If I understand the current situation correctly, by the time the plugin gets a hold of the type annotation of something which was Annotated, even the unanalyzed_type, mypy will have run the TypeConverter on all of the parameters of the Annotated[...] annotation. This unfortunately erases most of the information in them, rendering them useless to the plugin. Note that PEP 593 states

Annotated is parameterized with a type and an arbitrary list of Python values that represent the annotations.

so it is in principle wrong to treat all of the parameters of Annotated[...] as types anyway.

However, I presume the parser cannot easily tell whether a given Subscript node in the AST is an Annotated[...] field in the relevant part of fastparse.py where this type conversion happens. That is, it cannot really distinguish between dict[str, "Something"] and Annotated[str, "Something"] in order to treat these cases differently (i.e. the first refers to a type Something which happens to be in a string, and the second simply contains a string "Something").

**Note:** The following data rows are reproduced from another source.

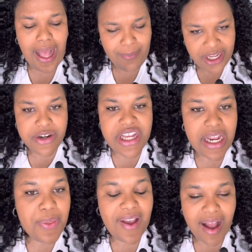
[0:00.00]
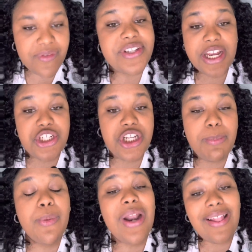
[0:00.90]
I'm entertaining the conversation,
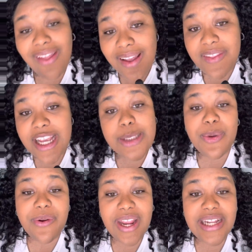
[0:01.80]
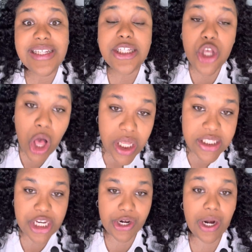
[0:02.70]
but when I look at the experience, it's call
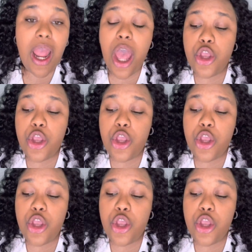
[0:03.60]
center.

I'm not familiar enough with mypy internals to know what the best solution is. The fundamental tension that mypy wants to do type conversion directly on the AST, but it's not until semantic analysis starts that it knows which nodes are Annotated. I can see that during semantic analysis, expr_to_unanalyzed_type is used. Given that this is possible, it seems to me like the most natural thing is if the AST parsing stage does not do type conversion on Subscript parameters, but instead converts them to Expressions which are later converted to types if appropriate. Presumably this comes at some performance cost, though, in the more common cases of parameters being types (dict[str, int] or list[str] etc.).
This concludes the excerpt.